▸ **EXERCISE DIRECTIONS**
Nothing but the lines from the one that holds "[00:01:45.60 to 00:01:46.50]" through the end of the material should be repeated, each exactly as it stands, and pictures stay out.
>>>
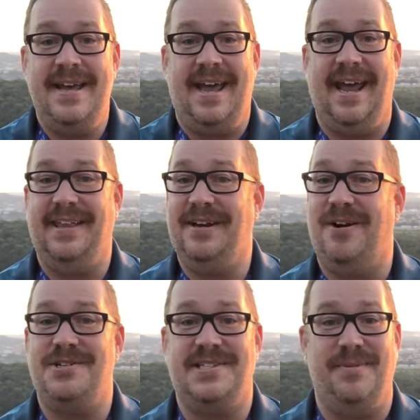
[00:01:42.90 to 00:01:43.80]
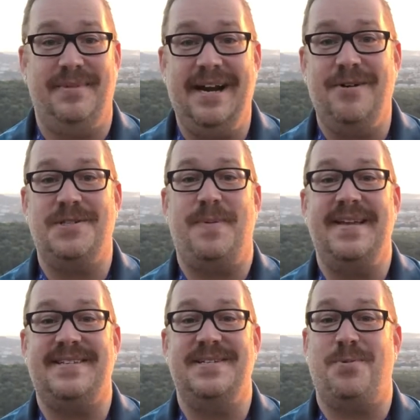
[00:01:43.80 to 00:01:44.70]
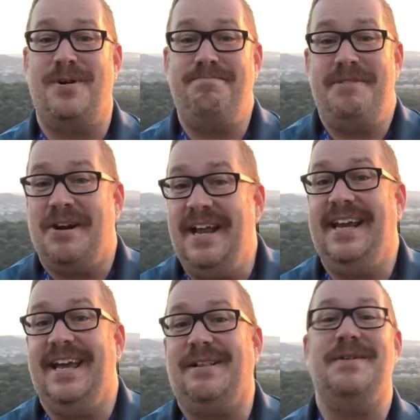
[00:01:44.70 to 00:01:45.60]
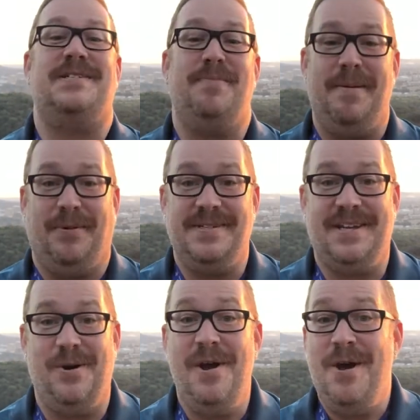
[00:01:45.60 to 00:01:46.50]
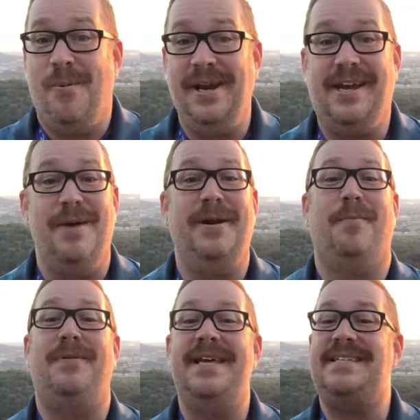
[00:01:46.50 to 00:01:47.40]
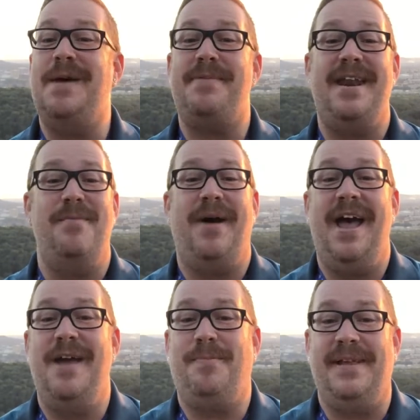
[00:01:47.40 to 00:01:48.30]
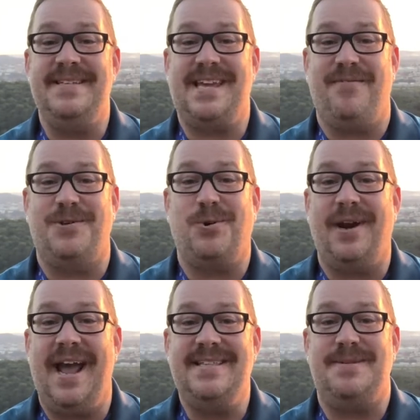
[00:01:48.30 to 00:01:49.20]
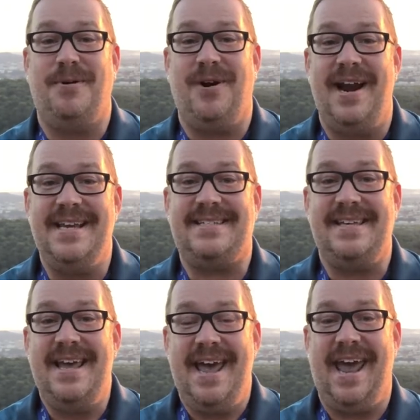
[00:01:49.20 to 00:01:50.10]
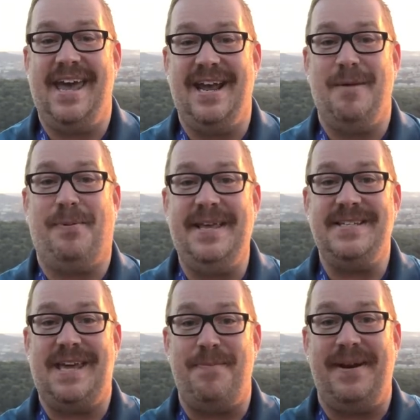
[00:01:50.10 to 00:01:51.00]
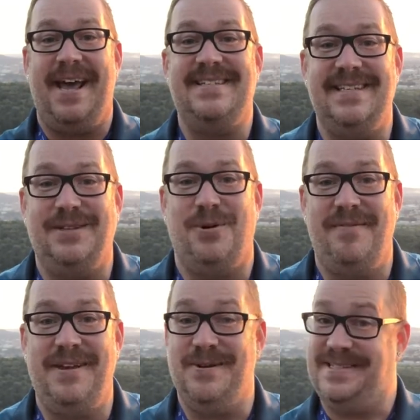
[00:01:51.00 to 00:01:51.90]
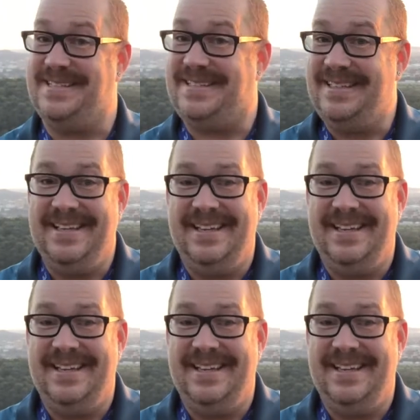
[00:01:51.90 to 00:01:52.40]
And there are just some narrow spaces where you're gonna get close to people. So when you come here, please keep that in mind. Please give our tour guide some grace, and uh, please keep it nice in the reviews. It's,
<<<
▸ **ANSWER TO THIS PROBLEM**
[00:01:45.60 to 00:01:46.50]
[00:01:46.50 to 00:01:47.40]
[00:01:47.40 to 00:01:48.30]
[00:01:48.30 to 00:01:49.20]
[00:01:49.20 to 00:01:50.10]
[00:01:50.10 to 00:01:51.00]
[00:01:51.00 to 00:01:51.90]
[00:01:51.90 to 00:01:52.40]
And there are just some narrow spaces where you're gonna get close to people. So when you come here, please keep that in mind. Please give our tour guide some grace, and uh, please keep it nice in the reviews. It's,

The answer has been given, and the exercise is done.